(Data records)
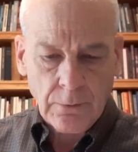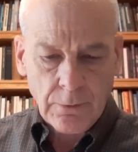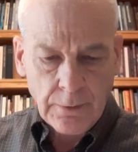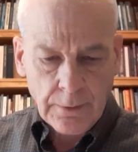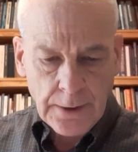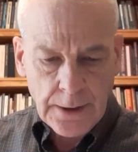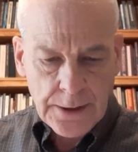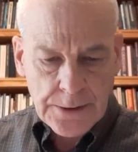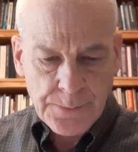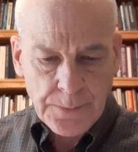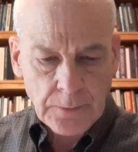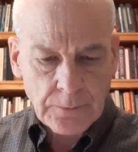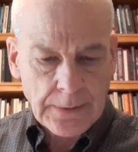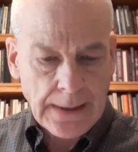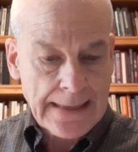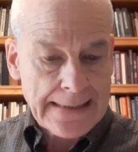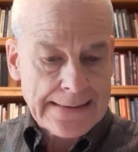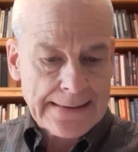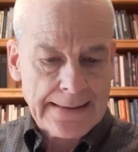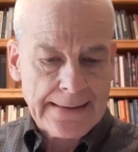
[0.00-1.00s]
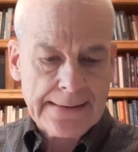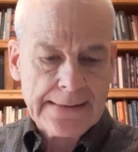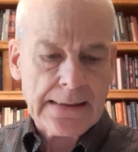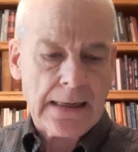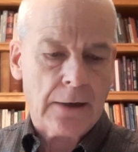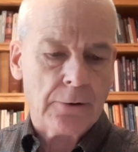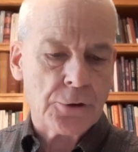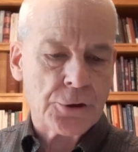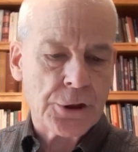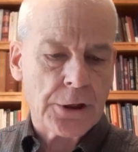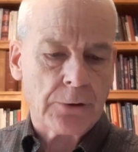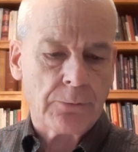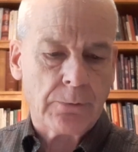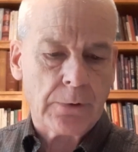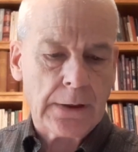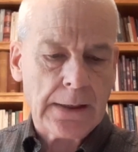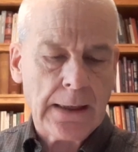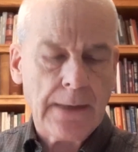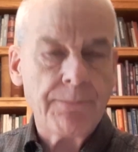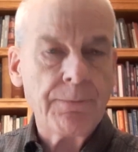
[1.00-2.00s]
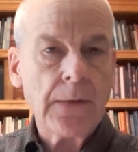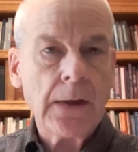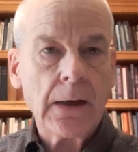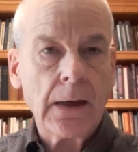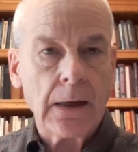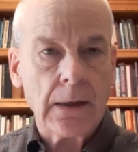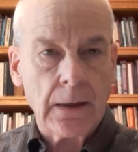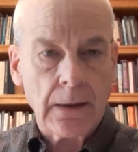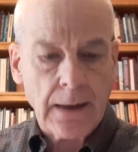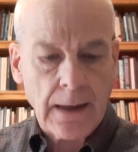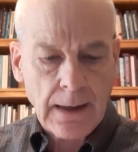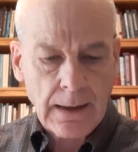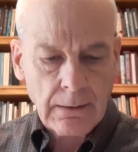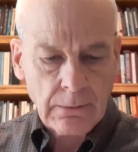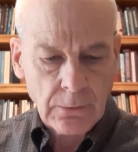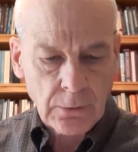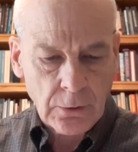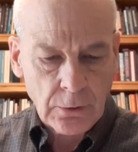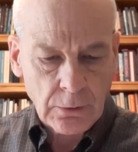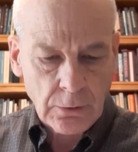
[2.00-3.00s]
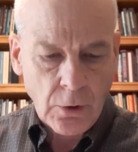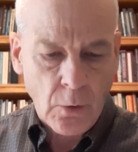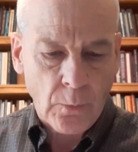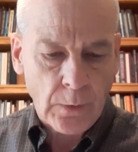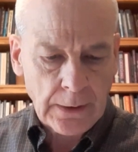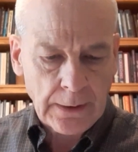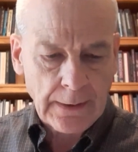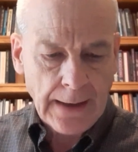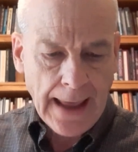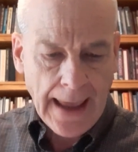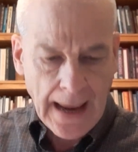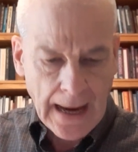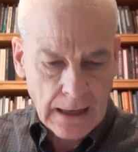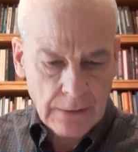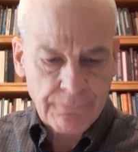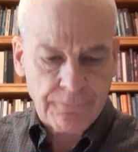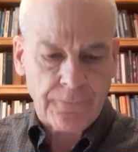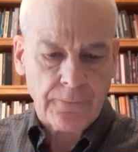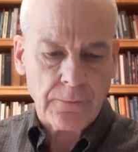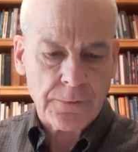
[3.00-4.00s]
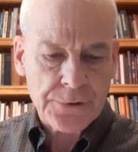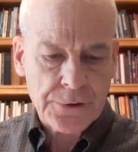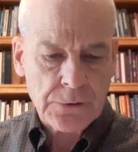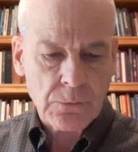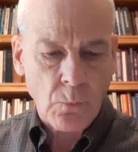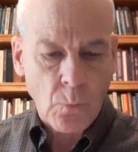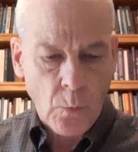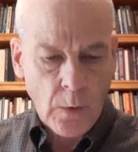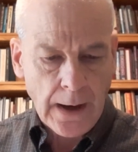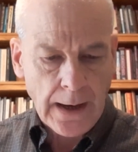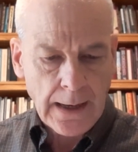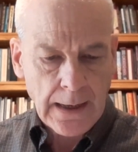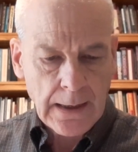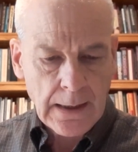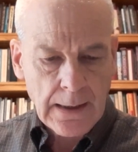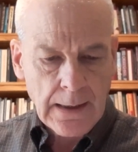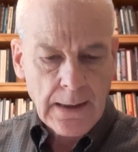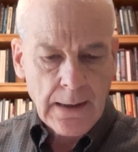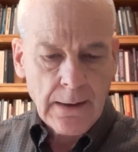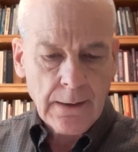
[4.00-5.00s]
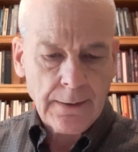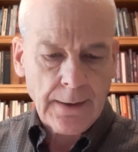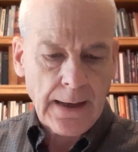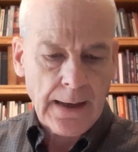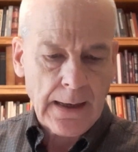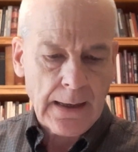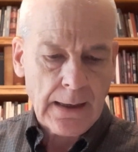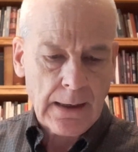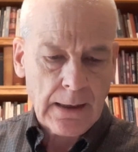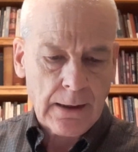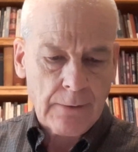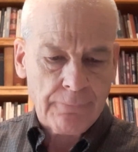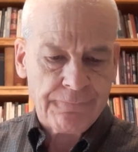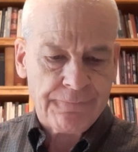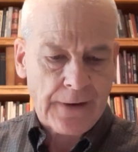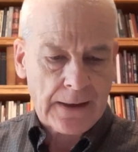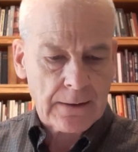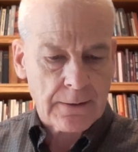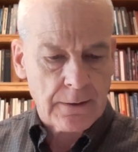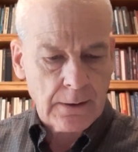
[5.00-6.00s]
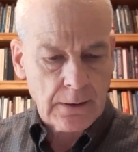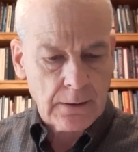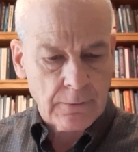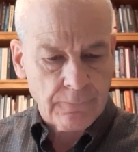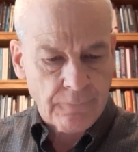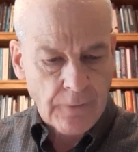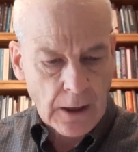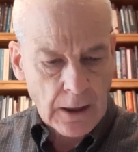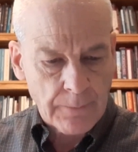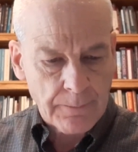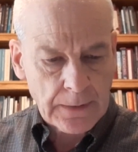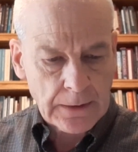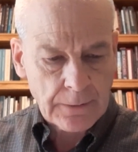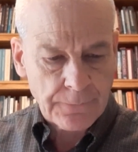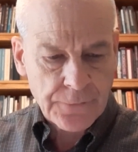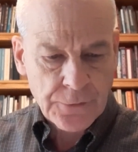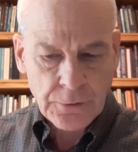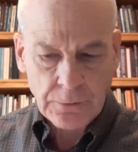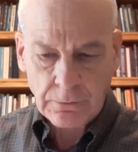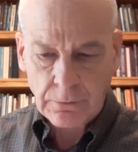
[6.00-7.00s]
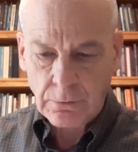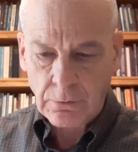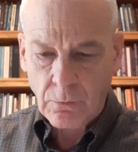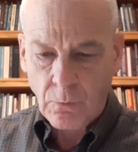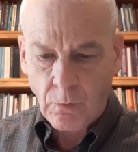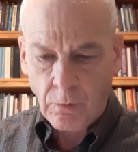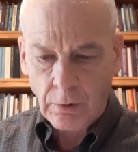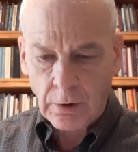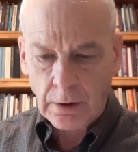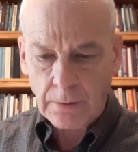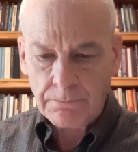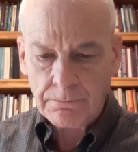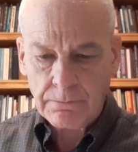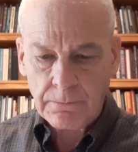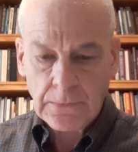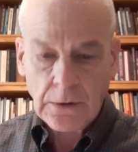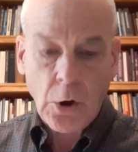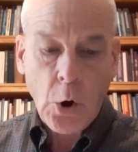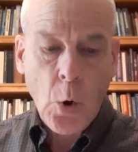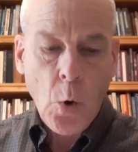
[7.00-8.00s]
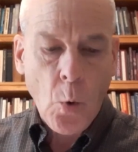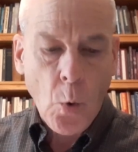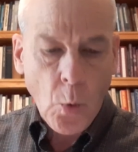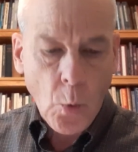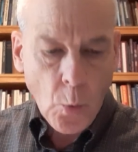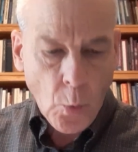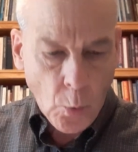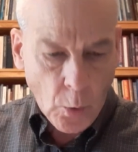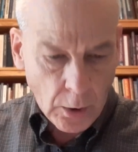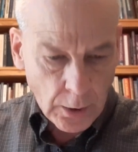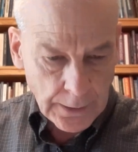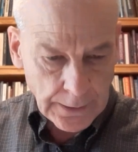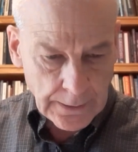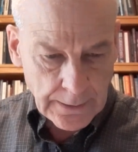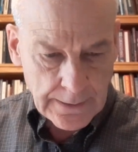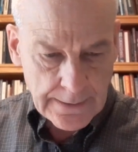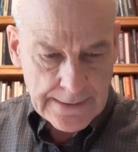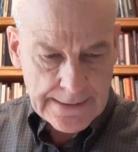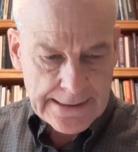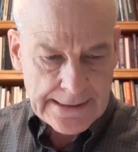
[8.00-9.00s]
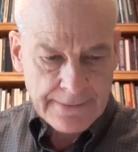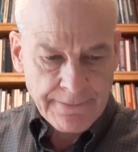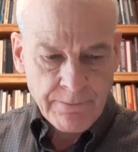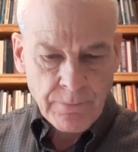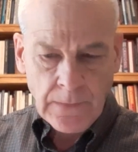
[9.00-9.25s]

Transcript: these mutations are generally go in an adverse way. They affect the development of certain organs,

■ Action item
Write out exactly, please, the lines that start at the one containing "[1.00-2.00s]" and run through the final line of the entries, both included, leaving pictures out.

■ Task response
[1.00-2.00s]
[2.00-3.00s]
[3.00-4.00s]
[4.00-5.00s]
[5.00-6.00s]
[6.00-7.00s]
[7.00-8.00s]
[8.00-9.00s]
[9.00-9.25s]

Transcript: these mutations are generally go in an adverse way. They affect the development of certain organs,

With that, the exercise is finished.